*EXERCISE BRIEF*. A faithful, word-for-word copy of the records is required, and it must contain no pictures.

*Stored data entries*.
☆ ☆ ☆ ☆ ☆
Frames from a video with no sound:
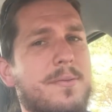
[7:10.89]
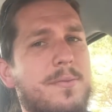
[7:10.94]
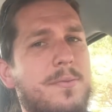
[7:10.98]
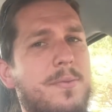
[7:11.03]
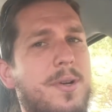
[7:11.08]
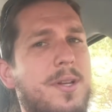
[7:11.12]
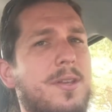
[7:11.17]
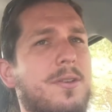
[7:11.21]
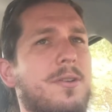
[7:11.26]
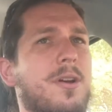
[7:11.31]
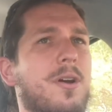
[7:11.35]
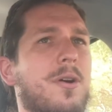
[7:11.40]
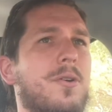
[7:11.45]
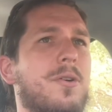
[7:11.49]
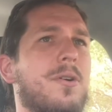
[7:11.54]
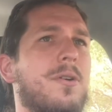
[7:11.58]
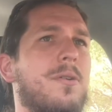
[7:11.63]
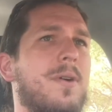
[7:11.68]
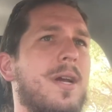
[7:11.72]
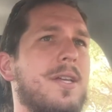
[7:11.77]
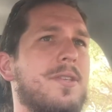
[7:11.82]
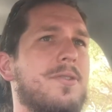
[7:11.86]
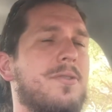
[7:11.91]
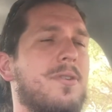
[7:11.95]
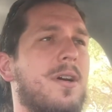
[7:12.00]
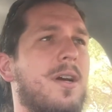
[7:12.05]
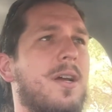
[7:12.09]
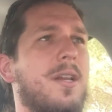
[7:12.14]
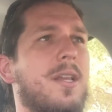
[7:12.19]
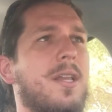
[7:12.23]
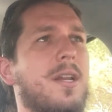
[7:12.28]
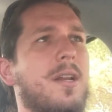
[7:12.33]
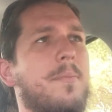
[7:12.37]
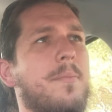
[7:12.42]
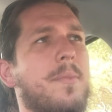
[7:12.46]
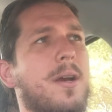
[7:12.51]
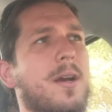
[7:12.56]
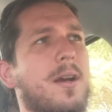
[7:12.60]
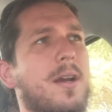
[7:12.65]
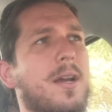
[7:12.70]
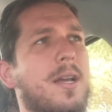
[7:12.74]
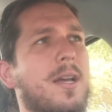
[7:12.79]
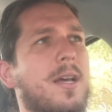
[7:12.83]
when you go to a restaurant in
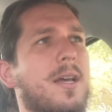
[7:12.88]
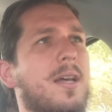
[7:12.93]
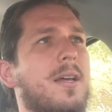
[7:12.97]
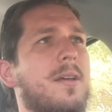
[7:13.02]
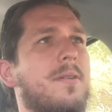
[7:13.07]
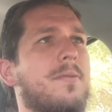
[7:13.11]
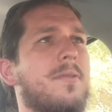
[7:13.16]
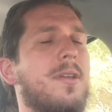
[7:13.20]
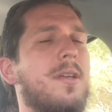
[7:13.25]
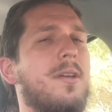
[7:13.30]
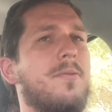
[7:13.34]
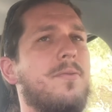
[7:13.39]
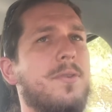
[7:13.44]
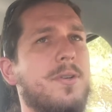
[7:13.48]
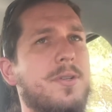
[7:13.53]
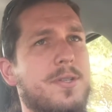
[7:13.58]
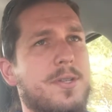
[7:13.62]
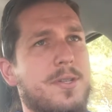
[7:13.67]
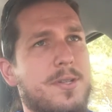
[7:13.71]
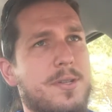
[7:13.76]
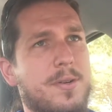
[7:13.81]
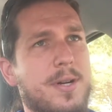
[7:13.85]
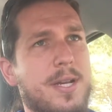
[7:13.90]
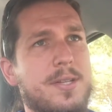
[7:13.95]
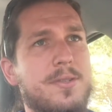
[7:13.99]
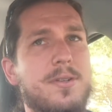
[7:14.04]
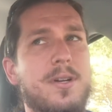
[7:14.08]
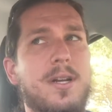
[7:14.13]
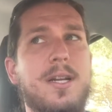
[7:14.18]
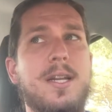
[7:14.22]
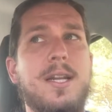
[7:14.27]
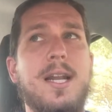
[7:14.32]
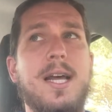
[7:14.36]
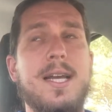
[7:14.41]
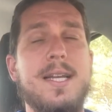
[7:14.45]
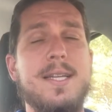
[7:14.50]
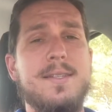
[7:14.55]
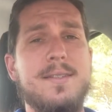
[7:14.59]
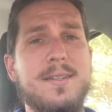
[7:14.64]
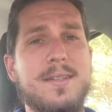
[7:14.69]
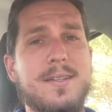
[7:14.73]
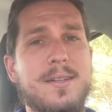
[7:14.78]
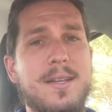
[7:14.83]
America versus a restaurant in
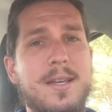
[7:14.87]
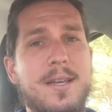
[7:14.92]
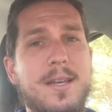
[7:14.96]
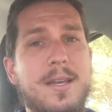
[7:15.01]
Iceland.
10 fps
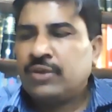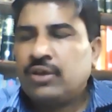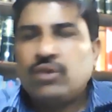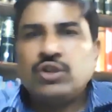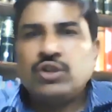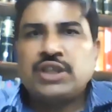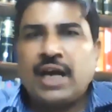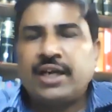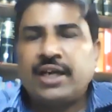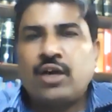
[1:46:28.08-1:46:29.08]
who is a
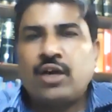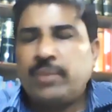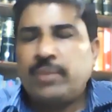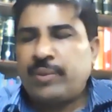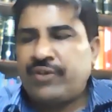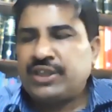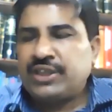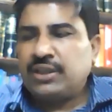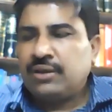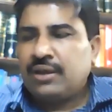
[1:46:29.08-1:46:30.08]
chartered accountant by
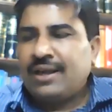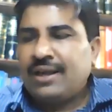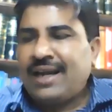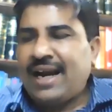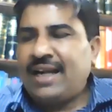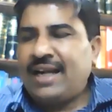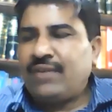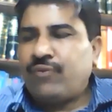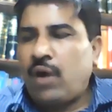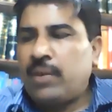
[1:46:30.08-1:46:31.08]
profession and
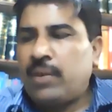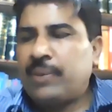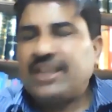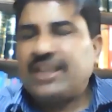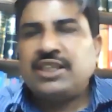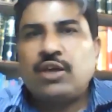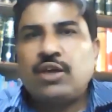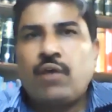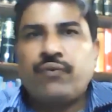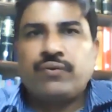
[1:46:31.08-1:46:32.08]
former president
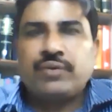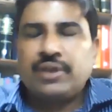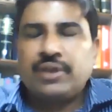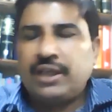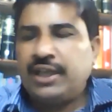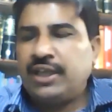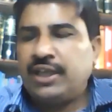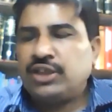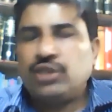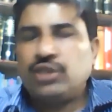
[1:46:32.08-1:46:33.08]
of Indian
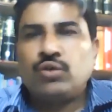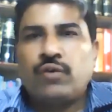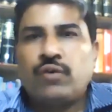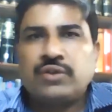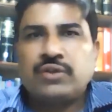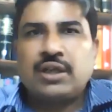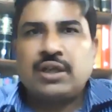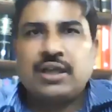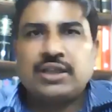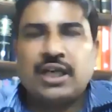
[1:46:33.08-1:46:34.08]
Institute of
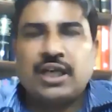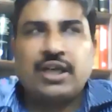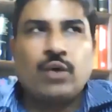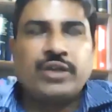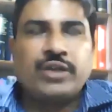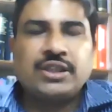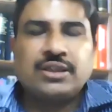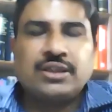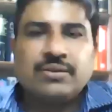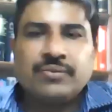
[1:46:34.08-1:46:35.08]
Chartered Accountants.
☆ ☆ ☆ ☆ ☆
*SOLUTION TO THIS TASK*.
Frames from a video with no sound:
[7:10.89]
[7:10.94]
[7:10.98]
[7:11.03]
[7:11.08]
[7:11.12]
[7:11.17]
[7:11.21]
[7:11.26]
[7:11.31]
[7:11.35]
[7:11.40]
[7:11.45]
[7:11.49]
[7:11.54]
[7:11.58]
[7:11.63]
[7:11.68]
[7:11.72]
[7:11.77]
[7:11.82]
[7:11.86]
[7:11.91]
[7:11.95]
[7:12.00]
[7:12.05]
[7:12.09]
[7:12.14]
[7:12.19]
[7:12.23]
[7:12.28]
[7:12.33]
[7:12.37]
[7:12.42]
[7:12.46]
[7:12.51]
[7:12.56]
[7:12.60]
[7:12.65]
[7:12.70]
[7:12.74]
[7:12.79]
[7:12.83]
when you go to a restaurant in
[7:12.88]
[7:12.93]
[7:12.97]
[7:13.02]
[7:13.07]
[7:13.11]
[7:13.16]
[7:13.20]
[7:13.25]
[7:13.30]
[7:13.34]
[7:13.39]
[7:13.44]
[7:13.48]
[7:13.53]
[7:13.58]
[7:13.62]
[7:13.67]
[7:13.71]
[7:13.76]
[7:13.81]
[7:13.85]
[7:13.90]
[7:13.95]
[7:13.99]
[7:14.04]
[7:14.08]
[7:14.13]
[7:14.18]
[7:14.22]
[7:14.27]
[7:14.32]
[7:14.36]
[7:14.41]
[7:14.45]
[7:14.50]
[7:14.55]
[7:14.59]
[7:14.64]
[7:14.69]
[7:14.73]
[7:14.78]
[7:14.83]
America versus a restaurant in
[7:14.87]
[7:14.92]
[7:14.96]
[7:15.01]
Iceland.
10 fps
[1:46:28.08-1:46:29.08]
who is a
[1:46:29.08-1:46:30.08]
chartered accountant by
[1:46:30.08-1:46:31.08]
profession and
[1:46:31.08-1:46:32.08]
former president
[1:46:32.08-1:46:33.08]
of Indian
[1:46:33.08-1:46:34.08]
Institute of
[1:46:34.08-1:46:35.08]
Chartered Accountants.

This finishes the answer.